Dissecting the Glycemic Index

Posted on Feb 01, 2019

One thing we’ve not touched on too much so far is the glycemic index, or GI.

GI is a pretty big deal in the general world of dieting, and there are all manner of cook books and weight loss diets based on the premise of GI. Health authorities and nutritionists are always telling us to go for low GI foods, and that anything high GI should be kept to an absolute minimum, as this can spike blood sugar and lead to weight gain.

As you’ve probably guessed, we’ve got a fairly middle ground view of GI, and while it’s not totally redundant, you really don’t need to worry about it as much as many people believe.


What is the Glycemic Index?

The glycemic index is a scale which measures how quickly foods are broken down into sugar in your body once you eat them. Each food is given a score of up to 100. (Pure sugar (glucose) scores 100.) Within this, foods that have a score of 55 or less are considered low-GI, between 56 and 69 is medium-GI and 70 and above is high-GI.

The idea is that by picking mostly low-GI foods (and some medium) that you reduce spikes in blood sugar and insulin, which keeps your risk of diabetes, over-eating and weight gain to a minimum.

You could have probably guessed this, but the foods that come in low on the GI scale are things like rolled oatmeal, beans, fibrous vegetables, whole-wheat pasta and so on, while high-GI foods are white bread, sweets/ candy, white bagels, pretzels and some high-sugar fruits like pineapple. In between you get your medium-GI foods – stuff like different types of rice, instant oats and wholemeal bread.


Why You Needn’t Worry About GI

On the face of it, GI seems a sensible system – after all, it makes sense to try and keep spikes in blood sugar low for the most part, but there are several flaws that mean GI really isn’t worth bothering about.

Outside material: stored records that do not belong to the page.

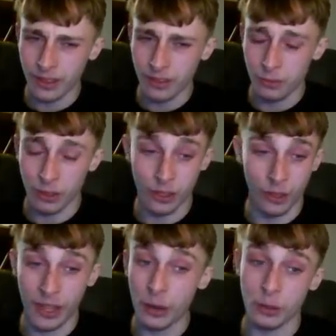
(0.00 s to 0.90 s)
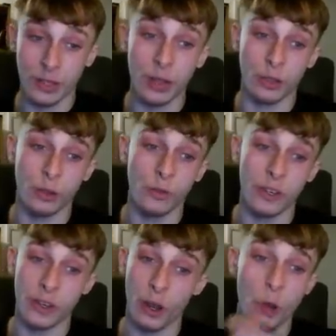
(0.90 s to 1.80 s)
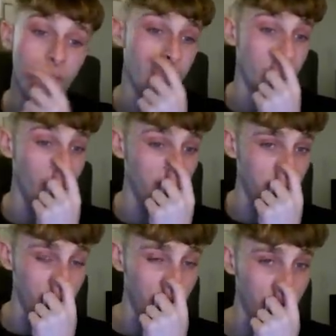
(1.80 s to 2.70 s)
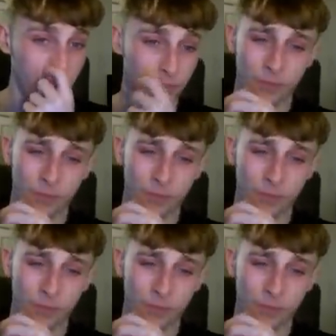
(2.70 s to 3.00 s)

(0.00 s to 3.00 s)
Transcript: But yo, that was a cool video. Hopefully you guys enjoyed.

For starters, in the initial GI trials, foods were tested in isolation, meaning that when the researchers examined the effects of pasta on participants’ blood sugar, the participants ONLY ate pasta. That’s plain pasta – no sauce, no meet, no cheese and no veggies. It was the same for bread, beans, bagels – everything. Think about it - how often do you do that?

As soon as you add another macronutrient into the mix, you change the GI, as protein and fats will slow digestion, and decrease the speed of the food breaking down, so your high-GI white pasta suddenly turns into a medium or low-GI meal once you pour that tomato sauce with extra lean beef on, and sprinkle some cheese over the top.

Additionally, in the initial trials, researchers scored GI based on 50 grams of carbohydrate from each food. For a food like rice, that’s not too much, as 50 grams of carbohydrate comes in at around 70g or 1/3 cup (raw weight.) That’s not too big a serving size, but to get 50 grams of carbs from broccoli, you’re looking at almost a kilo – good luck eating that!

A better system would be to base GI off the standard serving size of a food, which is where glycemic load (GL) came in. While this is a little more accurate, the same issue still arises with the fact it measures foods in isolation.


It’s Only Carbs

Typically, the foods you see labeled with a GI are those that are predominantly carbohydrate-based. This is okay, but there are other foods that have an impact on blood sugar too.

Low-fat dairy products and whey protein actually have a significant effect on blood sugar levels, yet don’t make the GI list.

With that in mind too, it’s clear to see that GI isn’t a measure of how “healthy” a food is at all. Whether clean eating or flexible dieting, we’d all say that foods like cottage cheese, watermelon and whey protein are pretty healthy, yet going by GI, all these score highly and could therefore be seen as ‘bad’.


No Ranking for Satiety

One of the supposed benefits of GI is that lower-GI foods keep you feeling full, due to the slower digestion and (sometimes) higher fibre content.

This is fine in theory, but take a food like white potatoes – they score as a high GI, but also rank as one of the most satiating foods out there.


Is GI Defunct?

Pretty much.

For diabetics, it can serve some purpose, but considering that most of us eat mixed meals (containing at least protein and carbs, if not protein, carbs and fats) GI won’t really make much difference, as digestion speed and food breakdown will be altered depending on the composition of the meal.

On the whole, low-GI foods do tend to be more nutrient-dense, higher in fibre and protein, plus may help with a more sustained energy release, but that definitely doesn’t mean you should discount high-GI foods.

Not only are they perfectly fine to include in your diet, some actually have a whole host of health benefits. What matters more is context:

Is your diet balanced, are you hitting macros, feeling full and enjoying what you eat? If so, you’re doing it right and don’t need to worry about GI.